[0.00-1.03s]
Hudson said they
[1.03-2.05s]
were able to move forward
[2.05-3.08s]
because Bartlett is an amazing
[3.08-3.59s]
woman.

=======

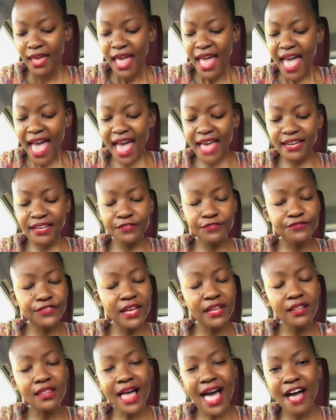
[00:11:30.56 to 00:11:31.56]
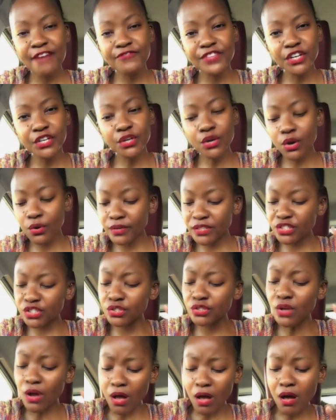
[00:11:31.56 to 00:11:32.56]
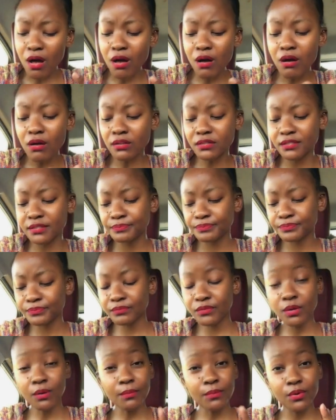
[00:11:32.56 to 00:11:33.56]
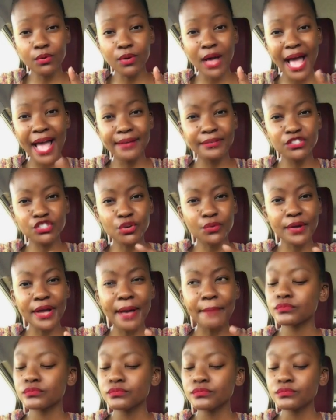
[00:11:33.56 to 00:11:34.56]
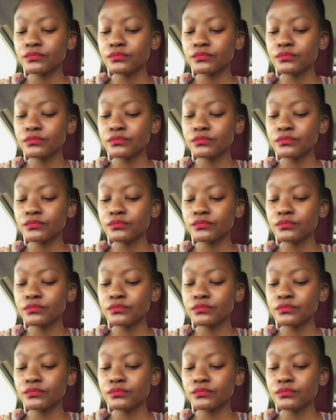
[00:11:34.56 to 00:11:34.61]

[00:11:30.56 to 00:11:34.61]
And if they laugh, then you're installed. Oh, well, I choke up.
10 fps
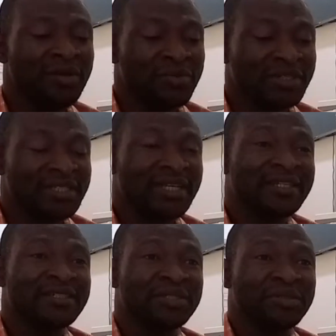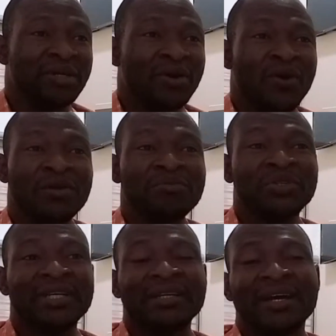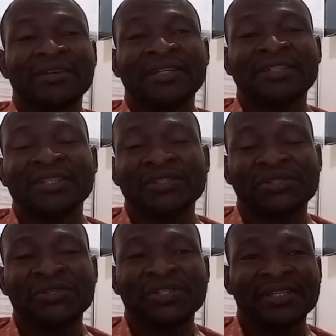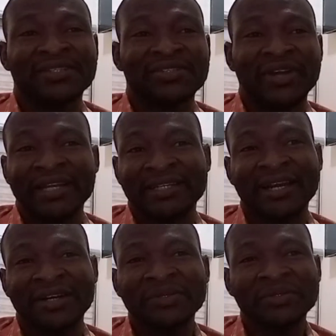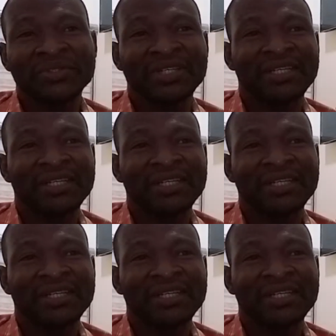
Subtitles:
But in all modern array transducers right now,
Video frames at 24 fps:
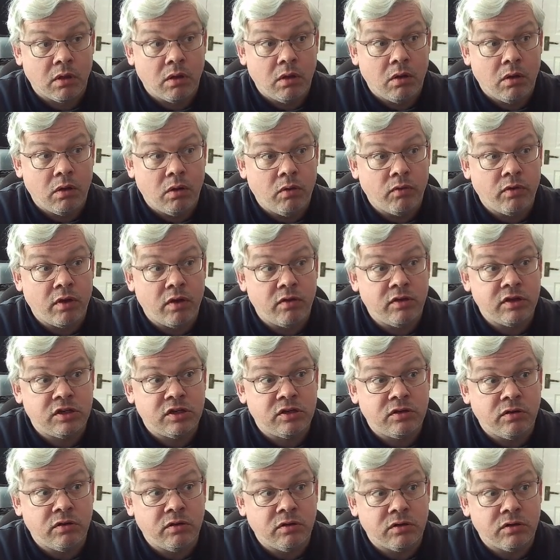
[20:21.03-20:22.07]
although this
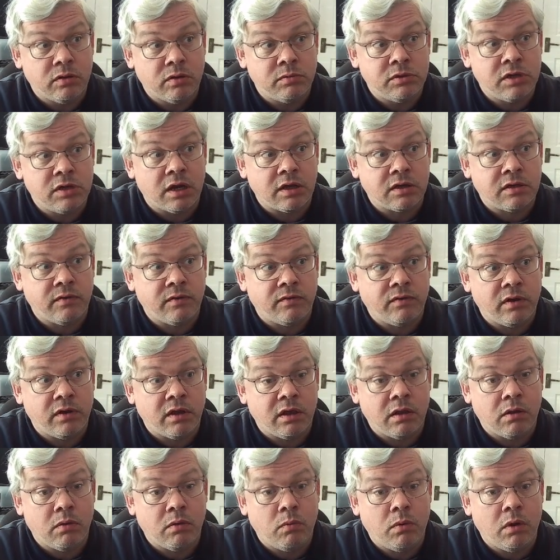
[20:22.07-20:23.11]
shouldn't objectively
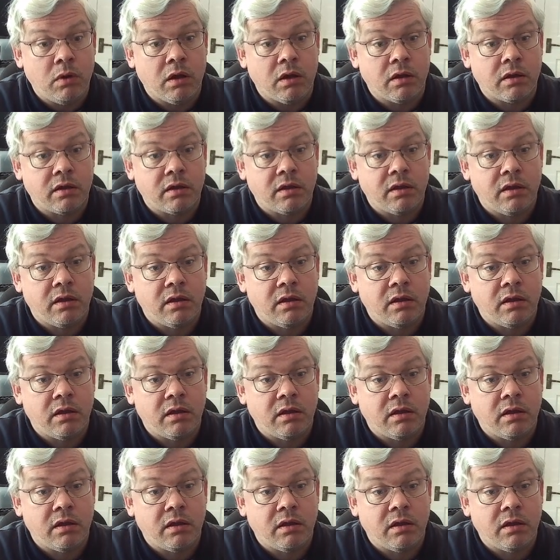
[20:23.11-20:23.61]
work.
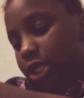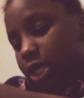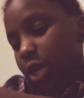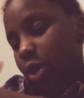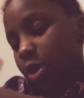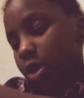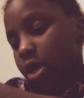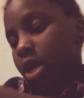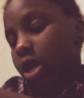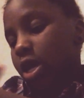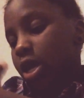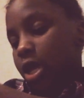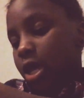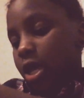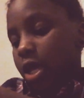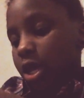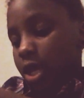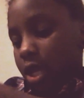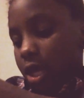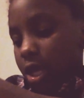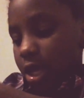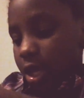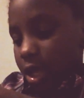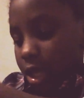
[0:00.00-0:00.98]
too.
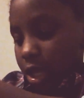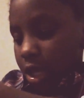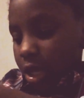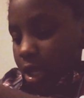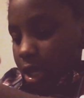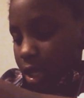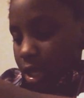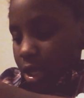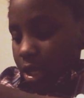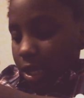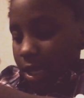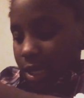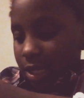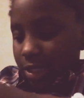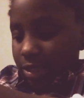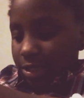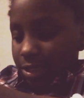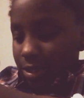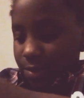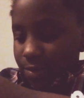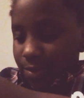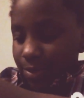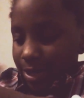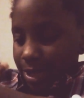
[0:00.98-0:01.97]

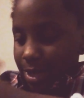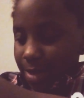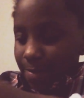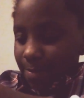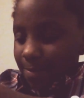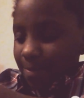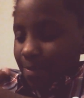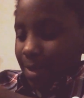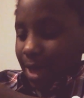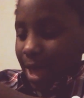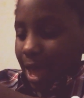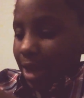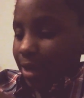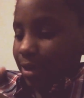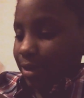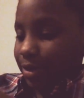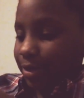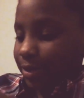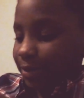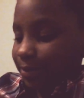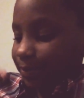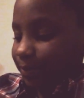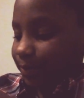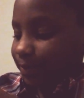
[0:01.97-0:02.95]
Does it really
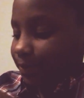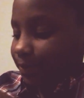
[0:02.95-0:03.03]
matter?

=======

* Exercise directions:
Taking the entries above, copy word for word the lines from the one with "[00:11:34.56 to 00:11:34.61]" up to and including the one with "[0:00.98-0:01.97]", without any picture.

* Your solution:
[00:11:34.56 to 00:11:34.61]

[00:11:30.56 to 00:11:34.61]
And if they laugh, then you're installed. Oh, well, I choke up.
10 fps
Subtitles:
But in all modern array transducers right now,
Video frames at 24 fps:
[20:21.03-20:22.07]
although this
[20:22.07-20:23.11]
shouldn't objectively
[20:23.11-20:23.61]
work.
[0:00.00-0:00.98]
too.
[0:00.98-0:01.97]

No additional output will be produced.